Dataset entries
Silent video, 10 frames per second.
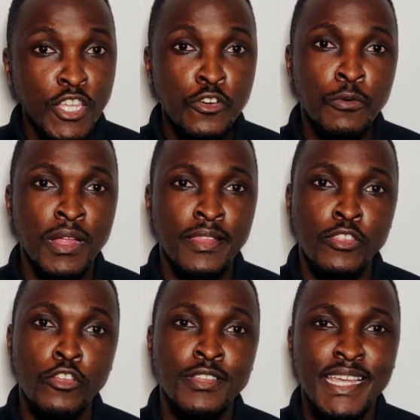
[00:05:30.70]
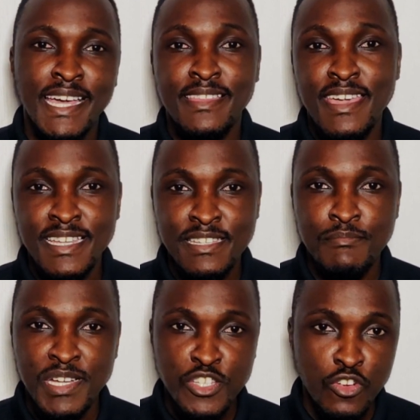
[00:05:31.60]
you will not get the
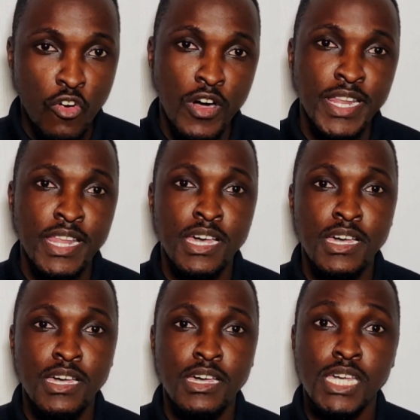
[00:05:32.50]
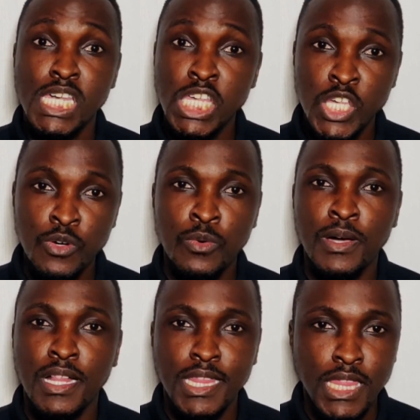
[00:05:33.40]
SMS code. You
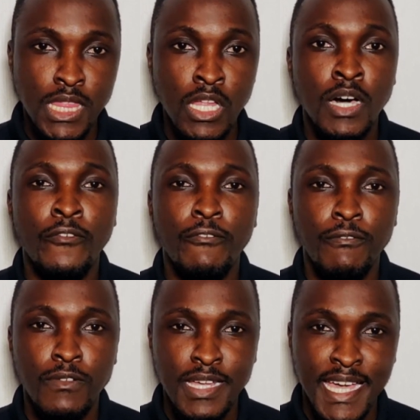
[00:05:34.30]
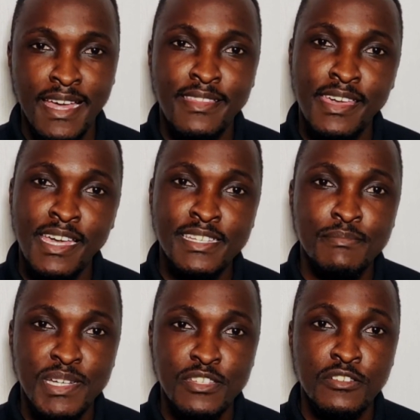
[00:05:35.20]
will not get the
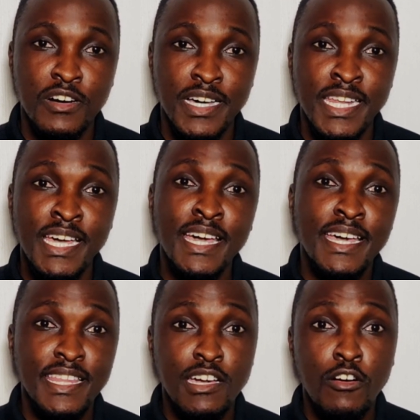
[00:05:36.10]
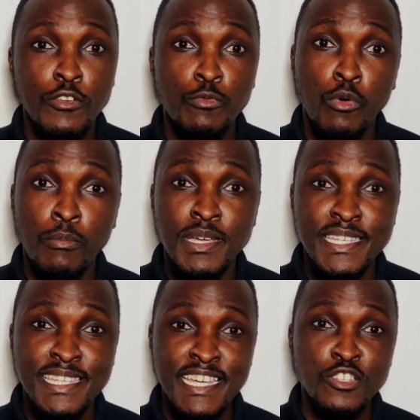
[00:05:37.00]
SMS code. The code will be
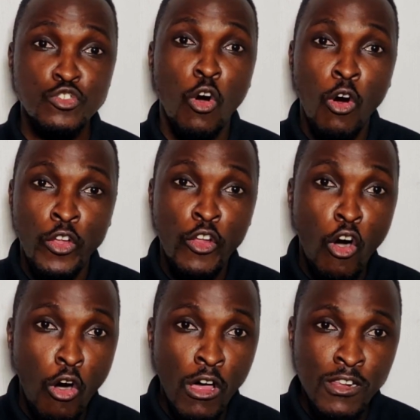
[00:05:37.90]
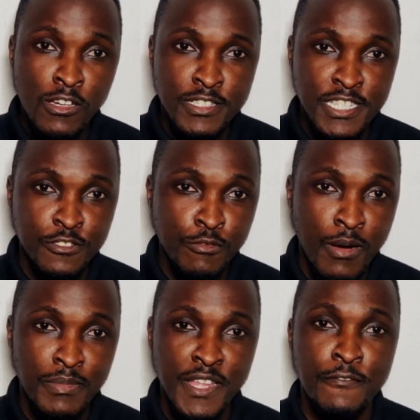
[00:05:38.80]
sent on all your
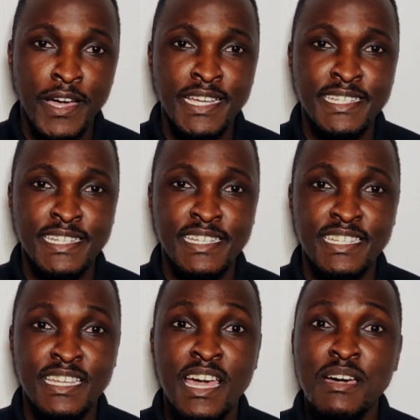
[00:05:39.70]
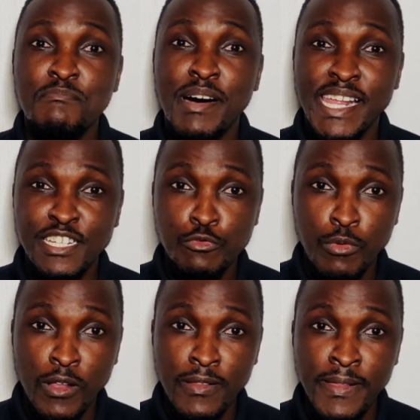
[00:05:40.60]
Telegram devices, but it
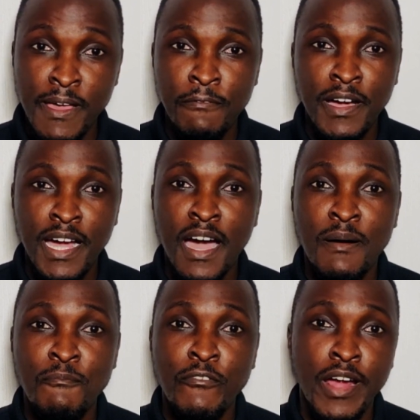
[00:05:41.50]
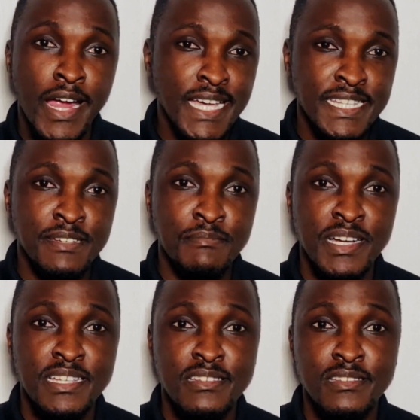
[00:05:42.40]
will never come via
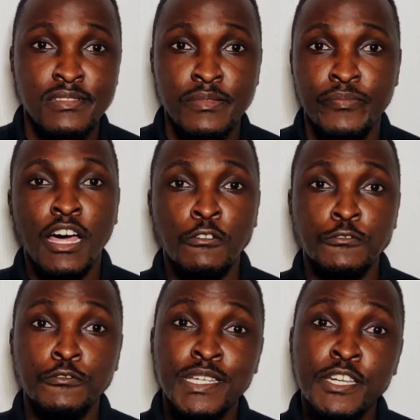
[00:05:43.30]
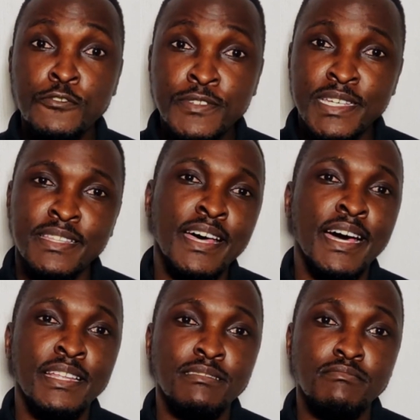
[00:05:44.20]
SMS. Now, to the user
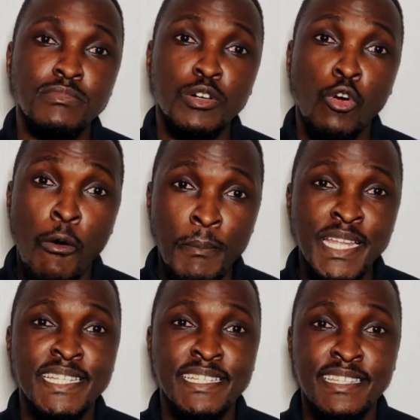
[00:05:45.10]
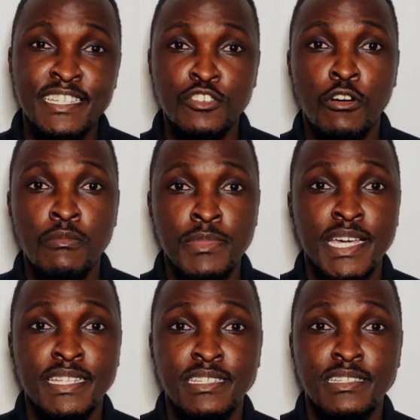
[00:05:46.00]
that commented this
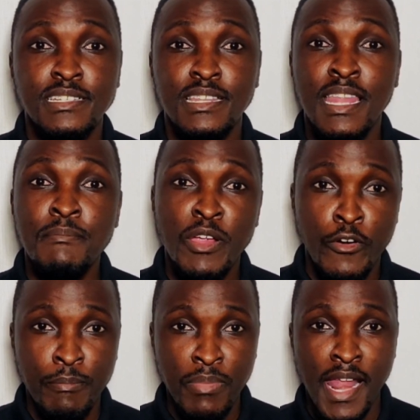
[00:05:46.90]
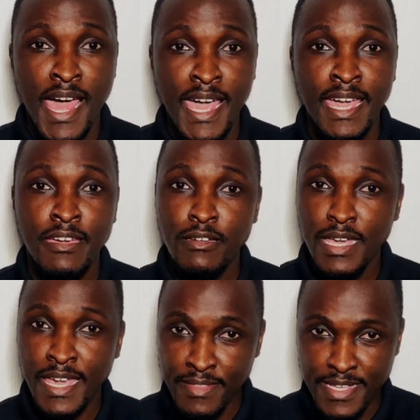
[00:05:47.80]
comment, let me reply
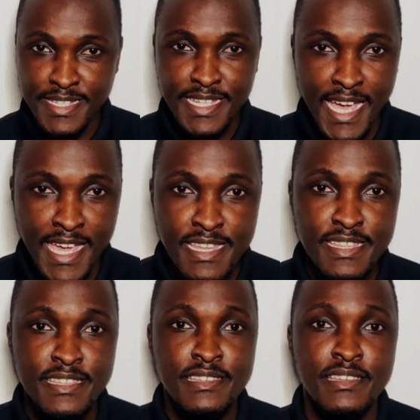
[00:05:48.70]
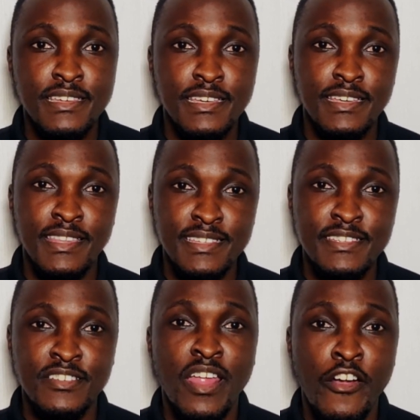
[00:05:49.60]
in this case, this
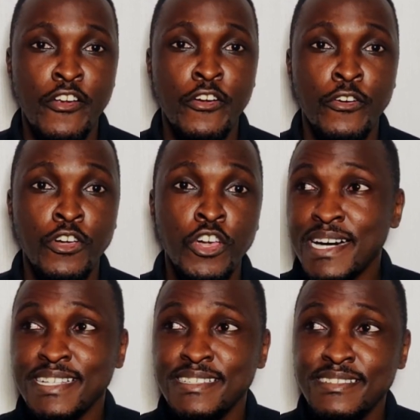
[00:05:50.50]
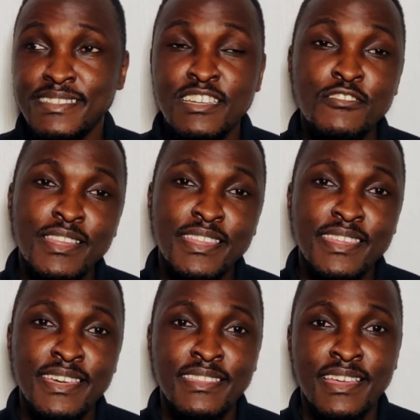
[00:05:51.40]
scenario. But the only
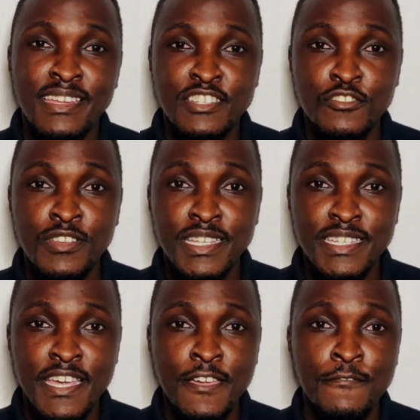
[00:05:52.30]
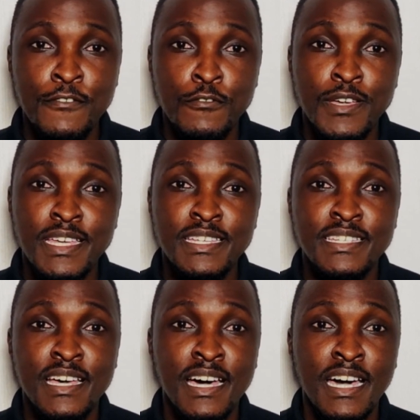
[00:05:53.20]
thing that is gonna save you
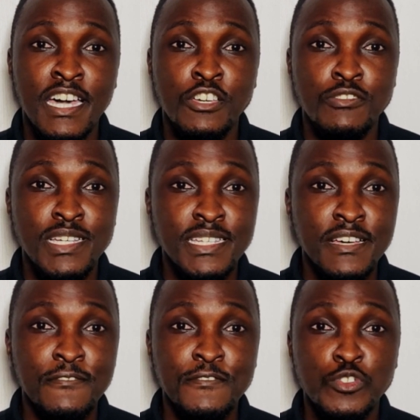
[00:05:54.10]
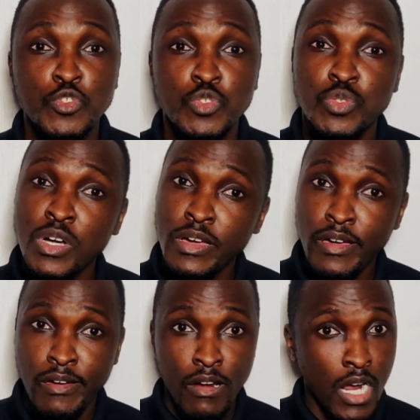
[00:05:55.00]
is you just have to
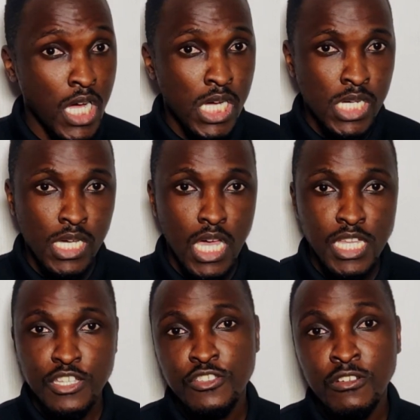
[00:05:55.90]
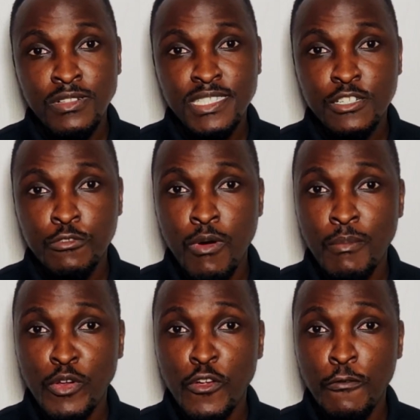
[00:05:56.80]
install
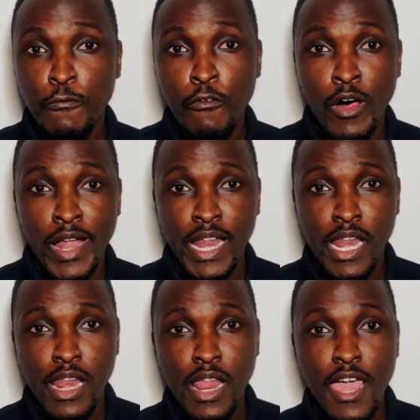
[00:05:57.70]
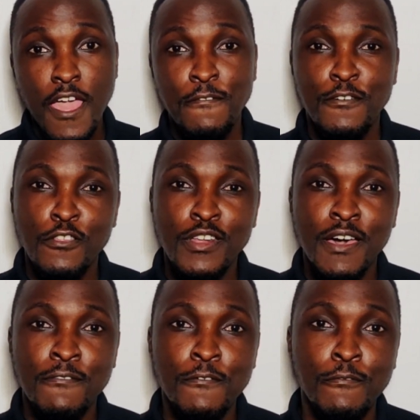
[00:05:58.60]
Telegram on your phone. If you don't
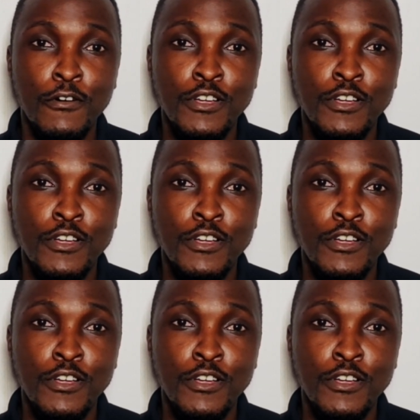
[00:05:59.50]
have a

TASK TO COMPLETE - I need the lines from the one containing "[00:05:36.10]" through the end of the records retyped exactly, with the pictures left out.

EXPECTED OUTPUT -
[00:05:36.10]
[00:05:37.00]
SMS code. The code will be
[00:05:37.90]
[00:05:38.80]
sent on all your
[00:05:39.70]
[00:05:40.60]
Telegram devices, but it
[00:05:41.50]
[00:05:42.40]
will never come via
[00:05:43.30]
[00:05:44.20]
SMS. Now, to the user
[00:05:45.10]
[00:05:46.00]
that commented this
[00:05:46.90]
[00:05:47.80]
comment, let me reply
[00:05:48.70]
[00:05:49.60]
in this case, this
[00:05:50.50]
[00:05:51.40]
scenario. But the only
[00:05:52.30]
[00:05:53.20]
thing that is gonna save you
[00:05:54.10]
[00:05:55.00]
is you just have to
[00:05:55.90]
[00:05:56.80]
install
[00:05:57.70]
[00:05:58.60]
Telegram on your phone. If you don't
[00:05:59.50]
have a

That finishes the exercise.